Ignite SA and the South Australian Museum launch South Australia’s first Gigabit Challenge
Ignite SA, a partnership between the State Government and UniSA to support entrepreneurs, developers and start-ups, is working with the South Australian Museum to launch South Australia’s first gigabit challenge to make the state’s extraordinary collection of Aboriginal cultural items accessible to the world.
Supported by the Department for State Development, and the University of South Australia’s Innovation & Collaboration Centre the SA Gigabit Challenge - Preserve - will ask local developers, entrepreneurs, students, hackers, makers and other creative minds to pitch an idea that will give the Museum’s Australian Aboriginal Culture Collection high visibility.

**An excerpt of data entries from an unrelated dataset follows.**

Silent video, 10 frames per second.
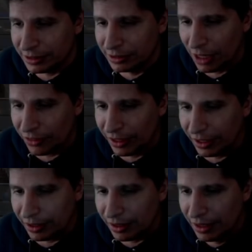
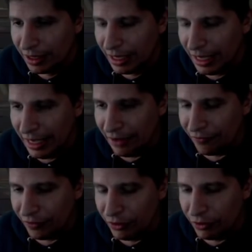nothing
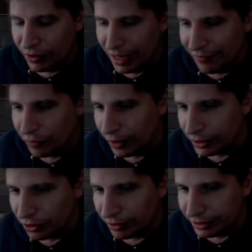if you don't have
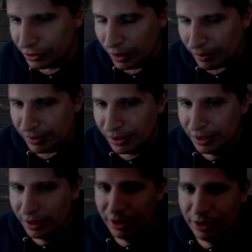Quick Charge equipped.
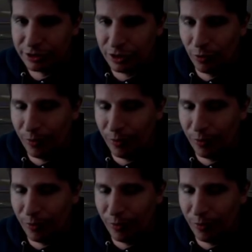So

One of the largest and most comprehensive collections of Australian Aboriginal culture in the world, the 30,000 artefacts are of great significance to Aboriginal cultural heritage but due to the sheer size of the collection, the Museum can only display about five per cent at any one time.
The Museum will hold a ‘Reverse Pitch’ event on Wednesday 2nd May, where a panel of industry experts including AusOcean founder and former Engineering Director for Google ANZ, Alan Noble; South Australian Museum board member, Teri Whiting; and Head of Humanities at the South Australian Museum and Professor of Anthropology at the University of Adelaide, Professor John Carty, will provide further information on the collection and how participants might be able to bring it into the digital age.

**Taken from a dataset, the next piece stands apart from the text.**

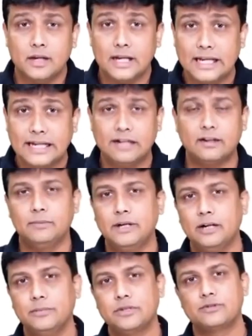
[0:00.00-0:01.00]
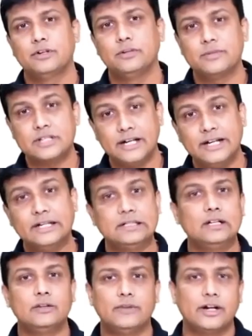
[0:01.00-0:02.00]
Lateral plate mesoderm is in
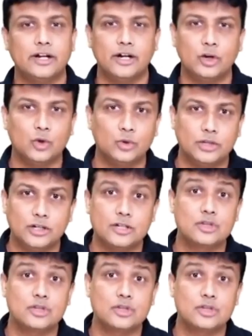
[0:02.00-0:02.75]
turn divided into the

Alan Noble says the project will give local developers the opportunity to create an application to reach people all over the world.

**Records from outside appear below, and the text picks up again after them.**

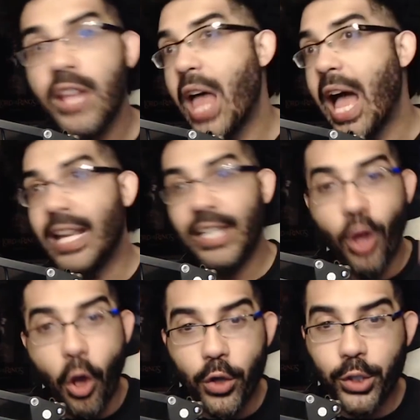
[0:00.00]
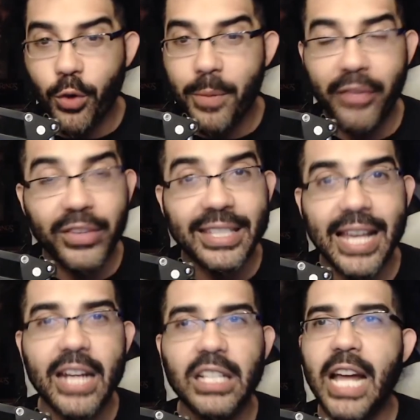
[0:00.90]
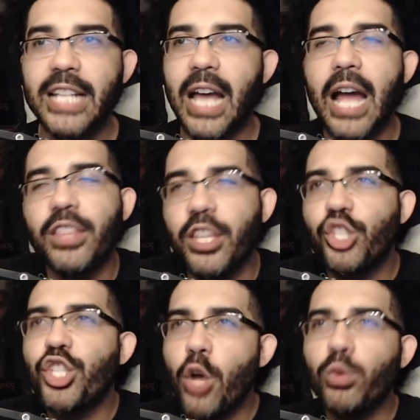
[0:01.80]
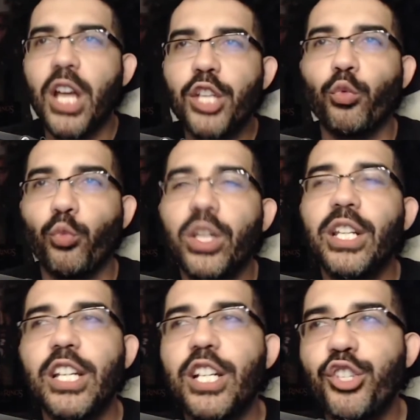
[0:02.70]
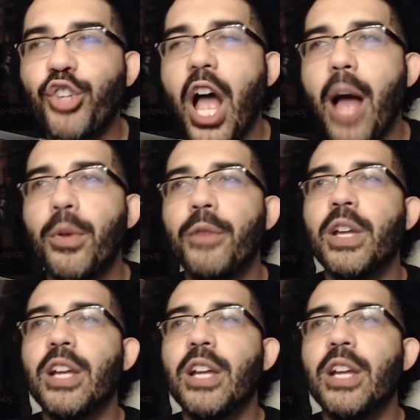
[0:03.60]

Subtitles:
The idea also about the satellites. The show does a really good job of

“This challenge is a great opportunity for students, start-ups and entrepreneurs to use their innovative ideas to develop a prototype with the potential to benefit communities around the globe,” Noble says.
Following the Reverse Pitch, participants will develop their ideas, with finalists shortlisted to present at the digital entertainment and technology event Hybrid World (20-24 July).
The winner will be awarded $20,000 to develop their idea into a functional platform using Adelaide’s Gigabit capabilities, which could potentially be used by other digital humanities collections across the globe, as well as a further $5,000 to attend a global conference to possibly pitch the idea on a global stage.
Ignite SA’s Technology Leader and UniSA’s Deputy Director of ICT Infrastructure, Karl Sellmann says Preserve will allow information to be shared globally.
“This is very timely as South Australia was recently announced as the first international city to join the US Ignite Smart Gigabit Communities program,” Sellmann says.
“This challenge is the first of many that will employ Adelaide’s high speed internet capabilities to enhance the economic, social and community development in South Australia.
“We look forward to seeing some innovative ideas and hope to see something that could be to be used by other industries across the world.”
The Reverse Pitch event will be held in the Pacific Cultures Gallery at the SA Museum on Wednesday 2 May from 10.00am to 1.30pm. Registrations are open to all via Ignite SA’s website.
The Ignite Gigabit Challenge: Preserve is generously sponsored by US Ignite, the University of South Australia, the South Australian Museum, SABRENet, Optus and Cisco.